SUPPLIED MATERIAL:
........

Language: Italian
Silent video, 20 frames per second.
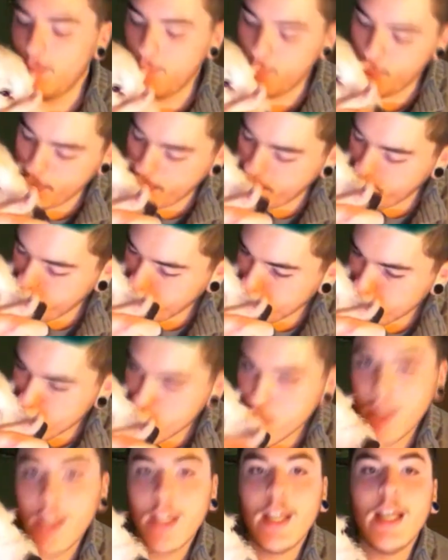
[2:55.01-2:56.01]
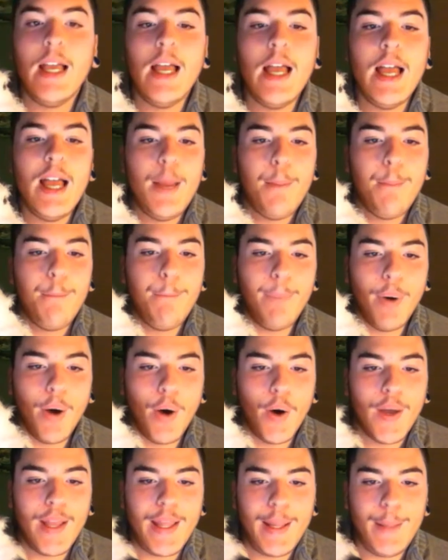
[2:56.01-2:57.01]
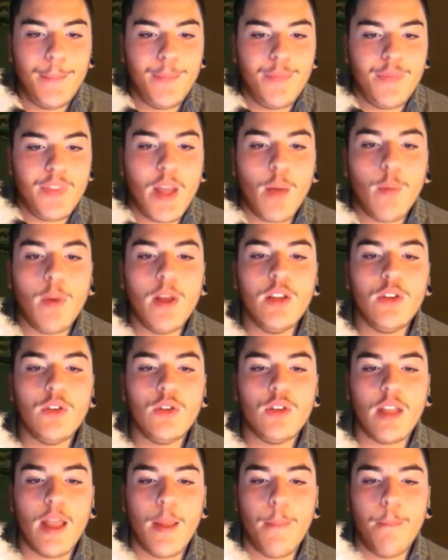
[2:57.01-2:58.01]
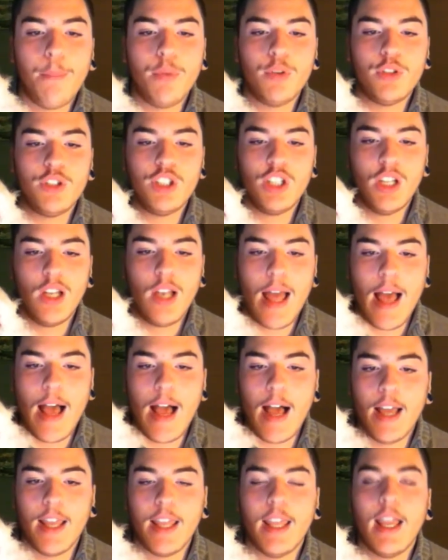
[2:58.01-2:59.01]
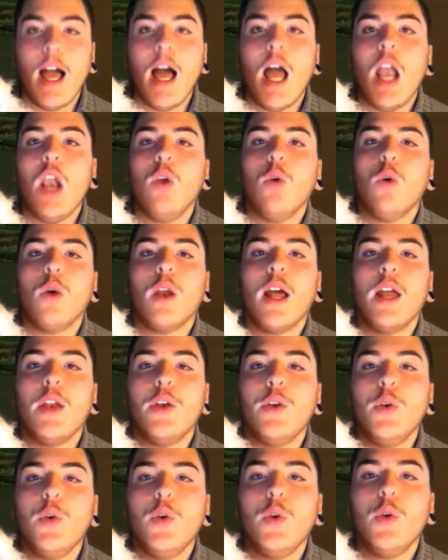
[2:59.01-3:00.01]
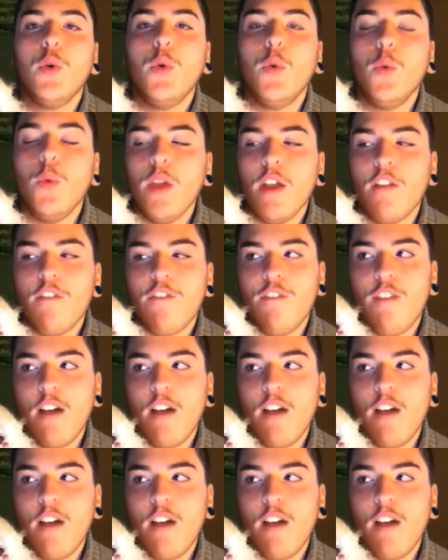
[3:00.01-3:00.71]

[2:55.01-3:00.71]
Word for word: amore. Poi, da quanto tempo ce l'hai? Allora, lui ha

........

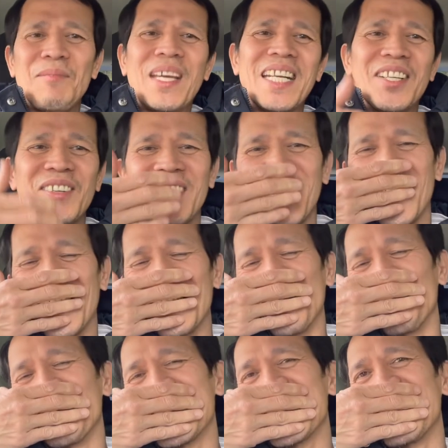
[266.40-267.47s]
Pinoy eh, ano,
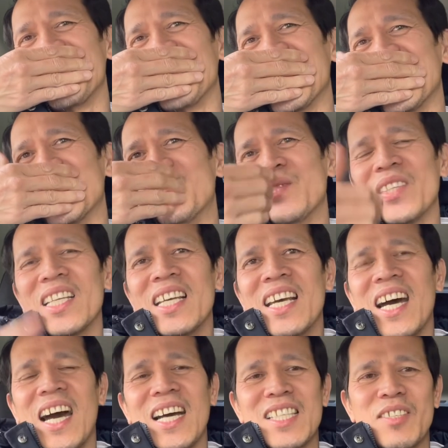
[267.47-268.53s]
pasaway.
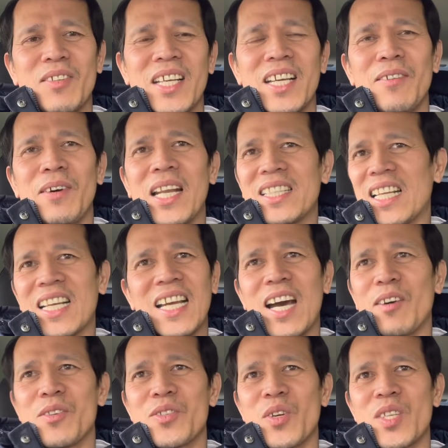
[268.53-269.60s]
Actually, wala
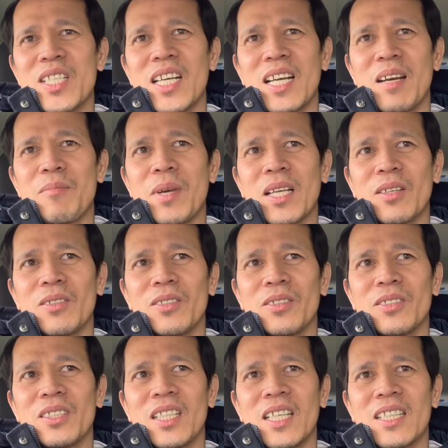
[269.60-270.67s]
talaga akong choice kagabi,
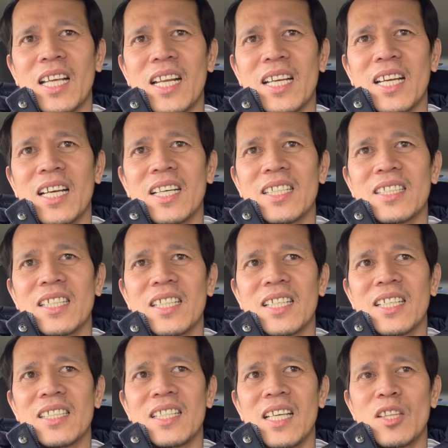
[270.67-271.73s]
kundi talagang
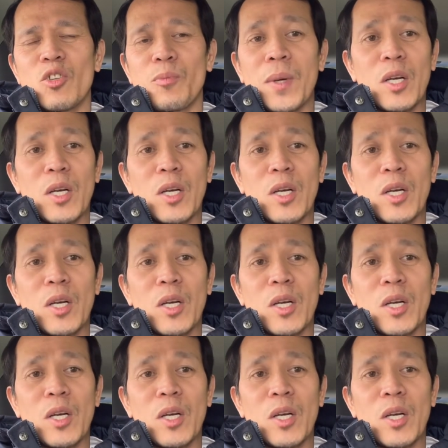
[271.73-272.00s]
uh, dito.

........

WORK REQUIRED:
Within the listing above, extract exactly the lines that run from the one containing "[2:56.01-2:57.01]" through the one containing "Word for word: amore.", excluding any pictures.

EXERCISE RESULT:
[2:56.01-2:57.01]
[2:57.01-2:58.01]
[2:58.01-2:59.01]
[2:59.01-3:00.01]
[3:00.01-3:00.71]

[2:55.01-3:00.71]
Word for word: amore. Poi, da quanto tempo ce l'hai? Allora, lui ha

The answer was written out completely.